** WHAT TO WORK ON **
The required answer is the data below, restated word for word with images omitted.

** EXERCISE DATA **
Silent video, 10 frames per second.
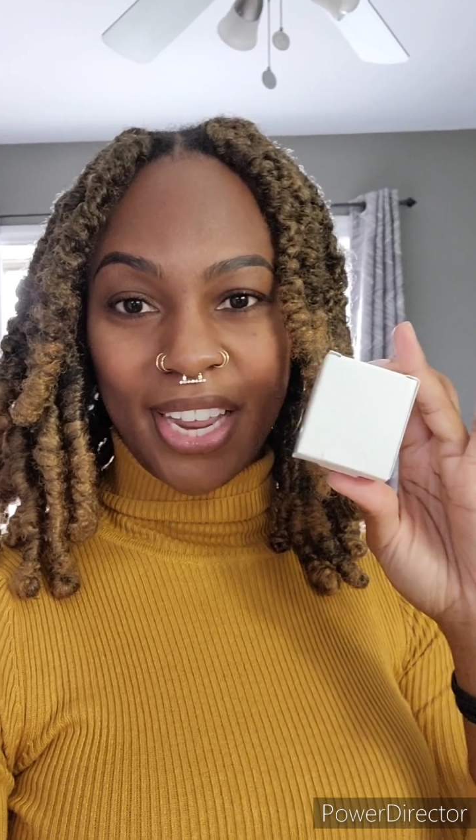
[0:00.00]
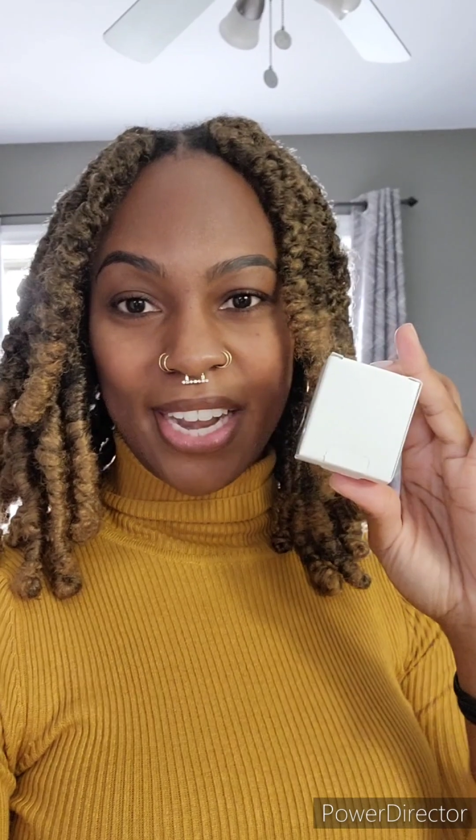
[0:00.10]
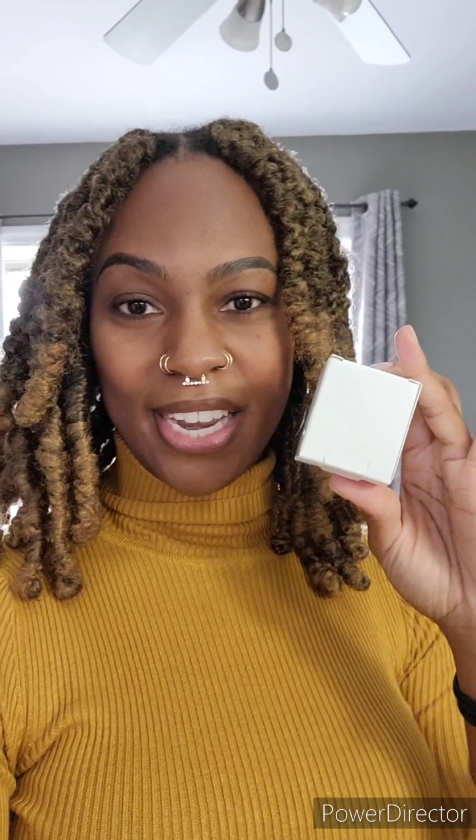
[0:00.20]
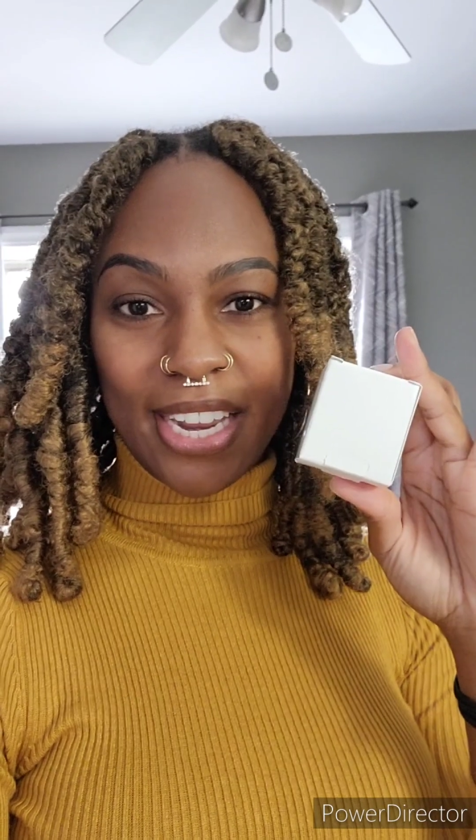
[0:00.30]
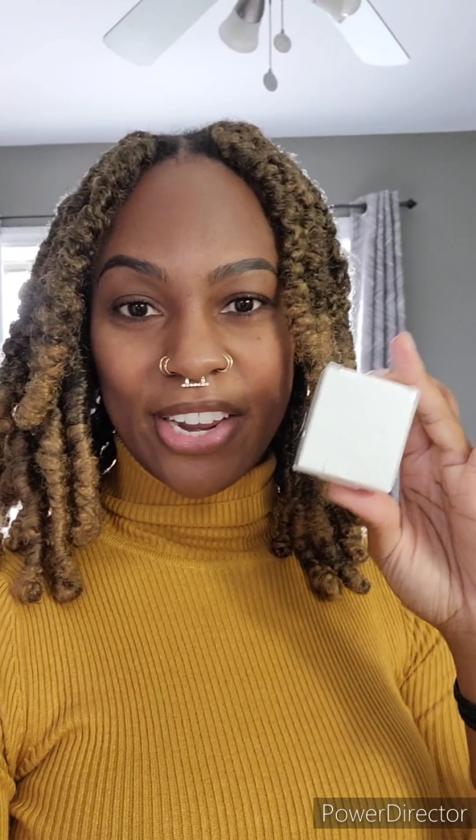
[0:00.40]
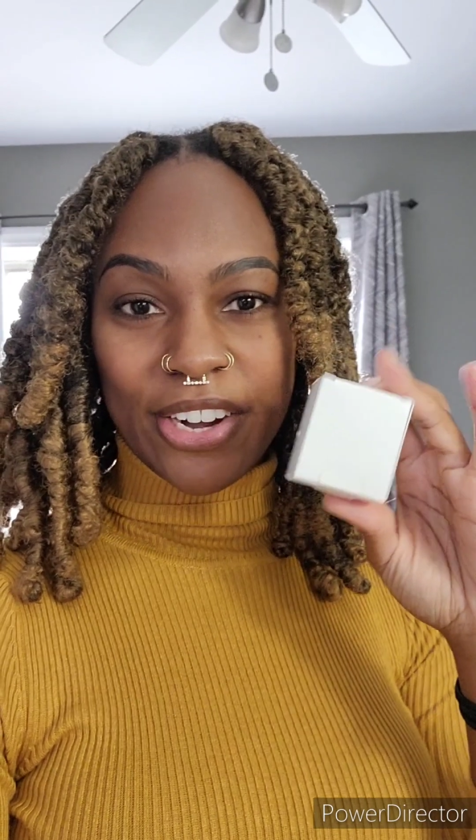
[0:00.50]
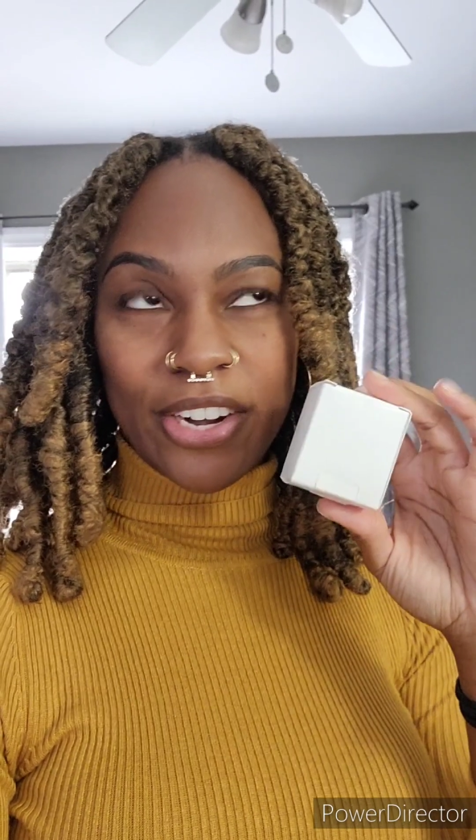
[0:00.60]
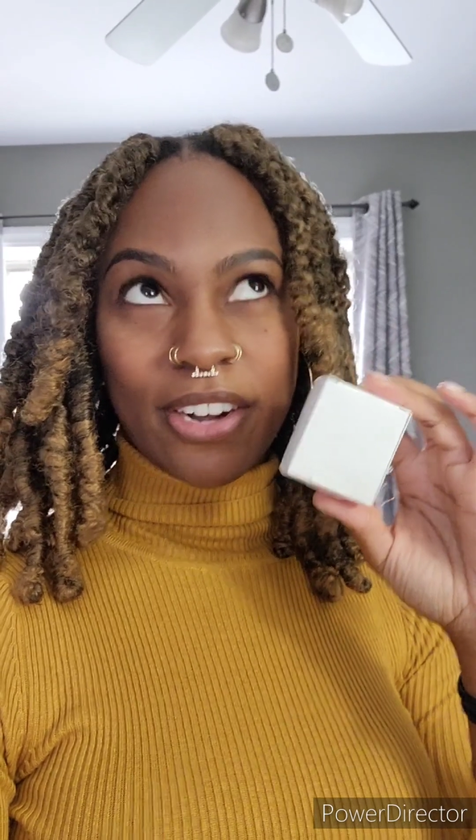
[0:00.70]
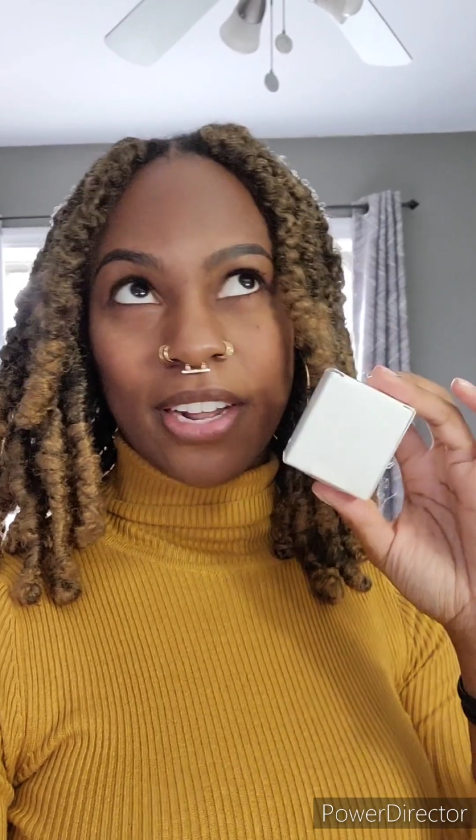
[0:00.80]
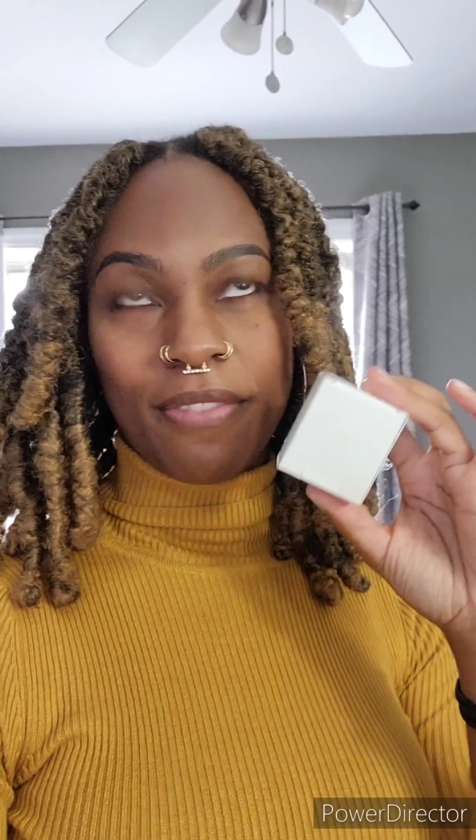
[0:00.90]
in
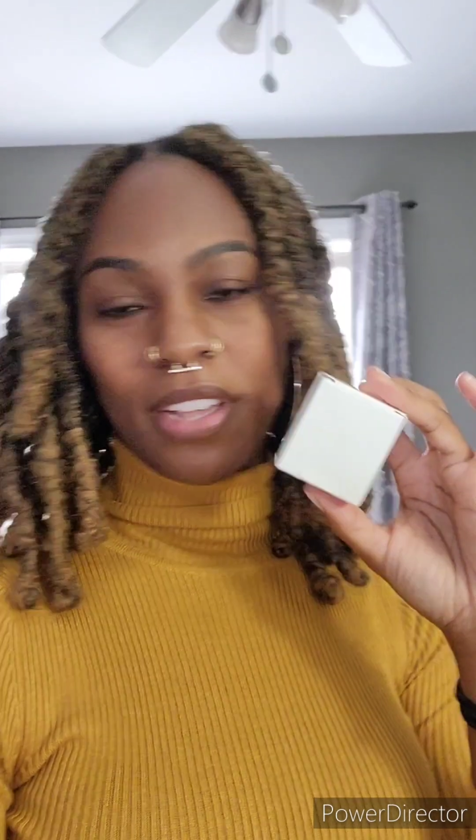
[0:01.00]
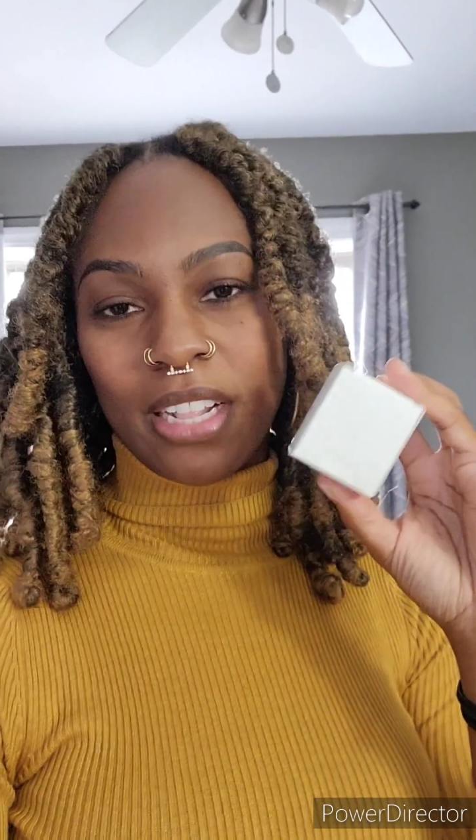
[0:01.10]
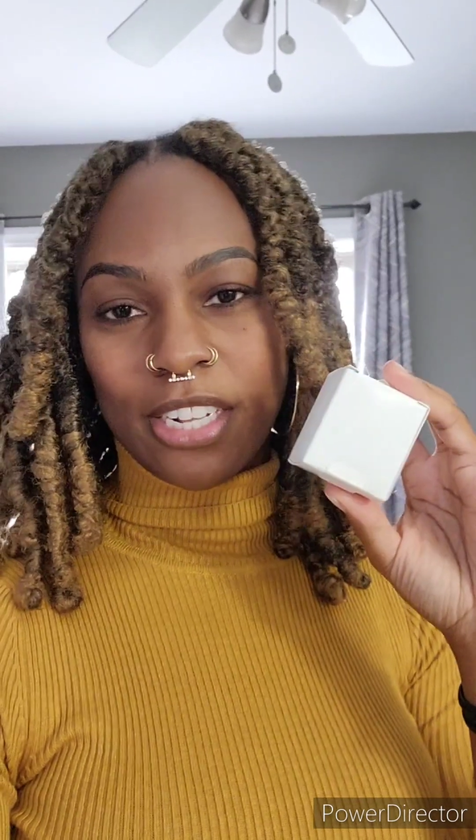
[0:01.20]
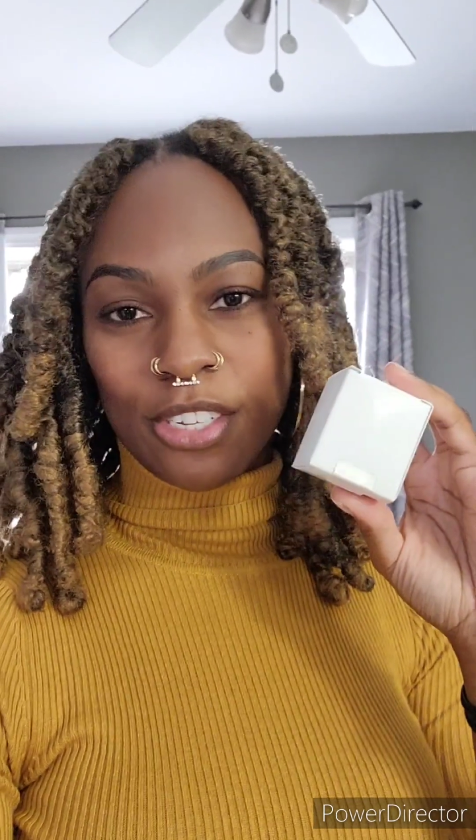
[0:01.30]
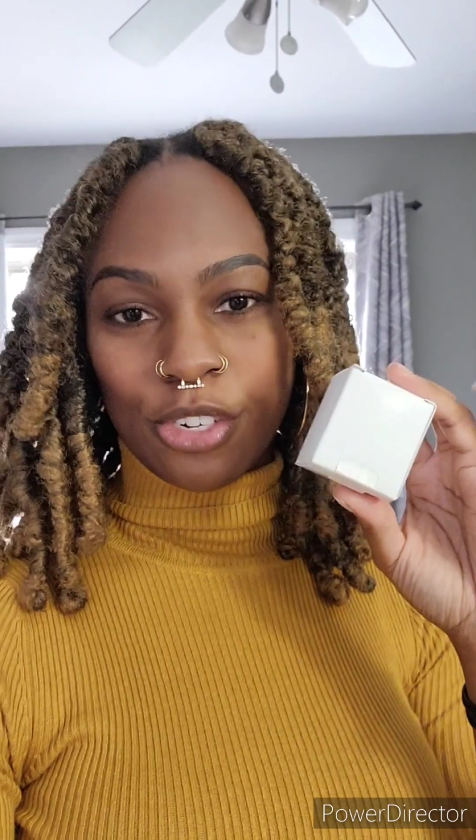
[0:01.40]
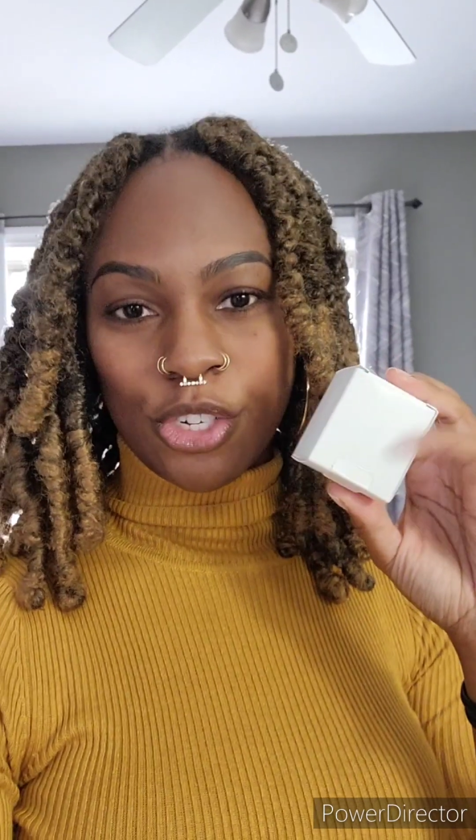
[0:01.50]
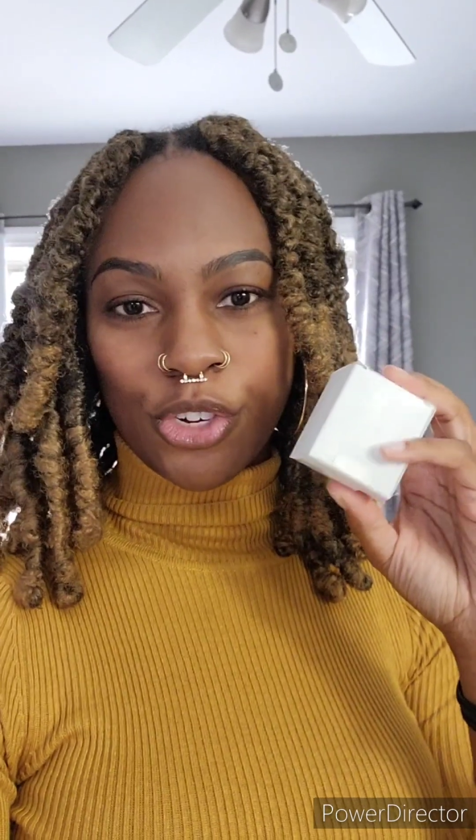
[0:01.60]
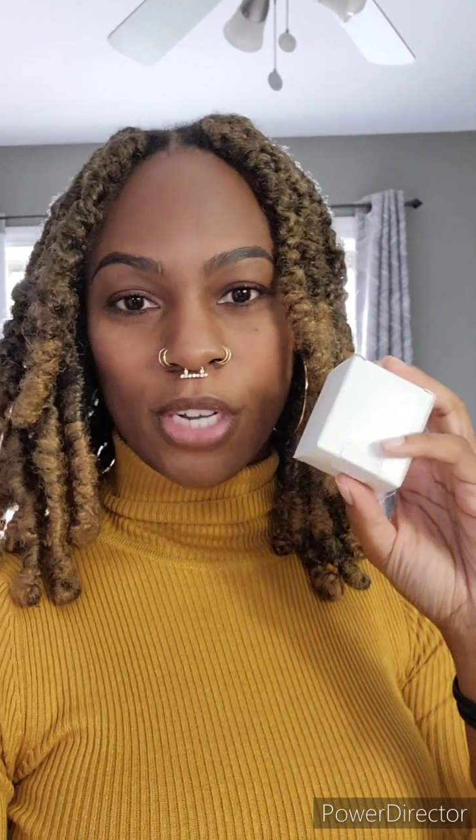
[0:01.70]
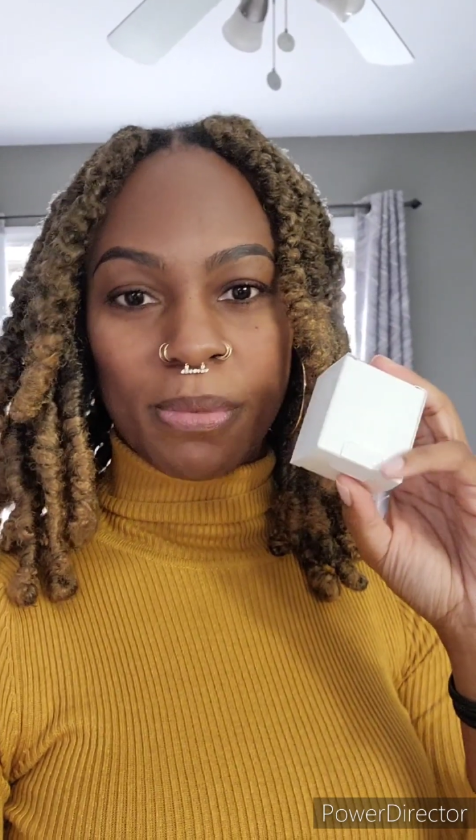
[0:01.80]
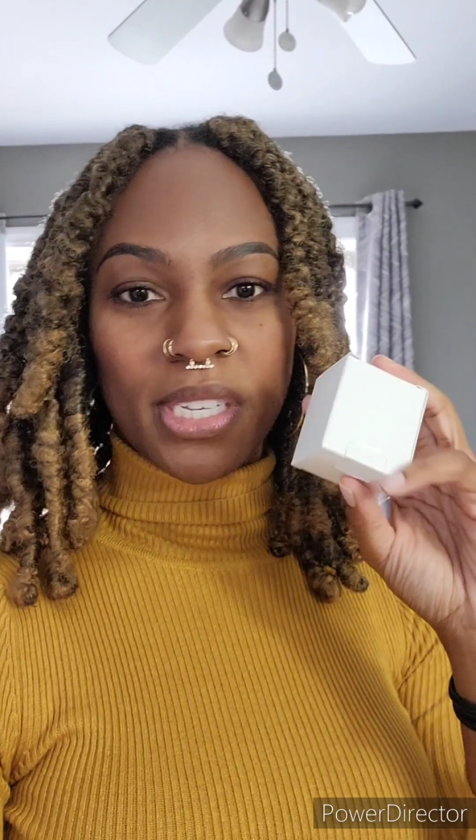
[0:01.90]
here of the cleanser
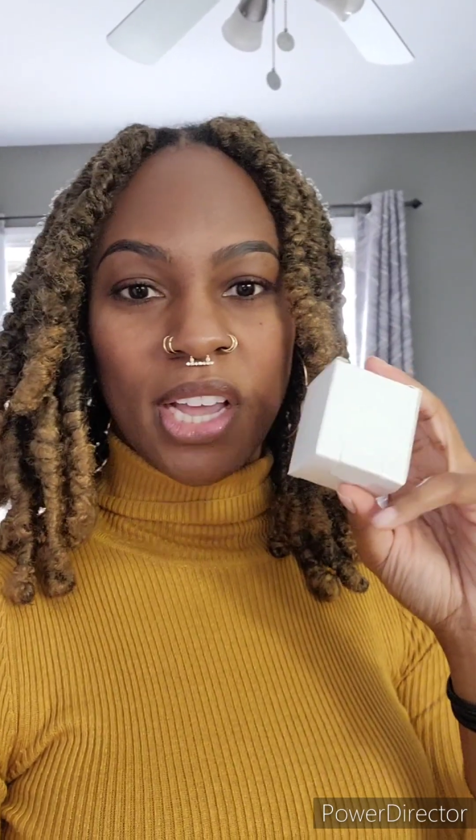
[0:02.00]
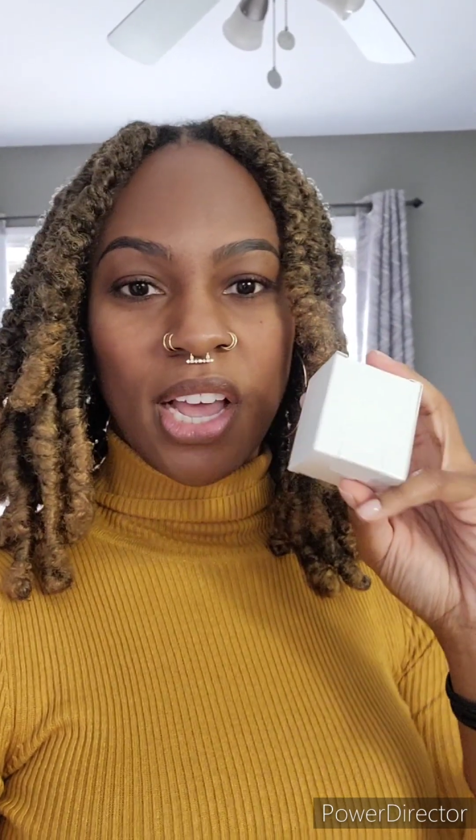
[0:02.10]
strips.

** SOLUTION TO THIS PROBLEM **
Silent video, 10 frames per second.
[0:00.00]
[0:00.10]
[0:00.20]
[0:00.30]
[0:00.40]
[0:00.50]
[0:00.60]
[0:00.70]
[0:00.80]
[0:00.90]
in
[0:01.00]
[0:01.10]
[0:01.20]
[0:01.30]
[0:01.40]
[0:01.50]
[0:01.60]
[0:01.70]
[0:01.80]
[0:01.90]
here of the cleanser
[0:02.00]
[0:02.10]
strips.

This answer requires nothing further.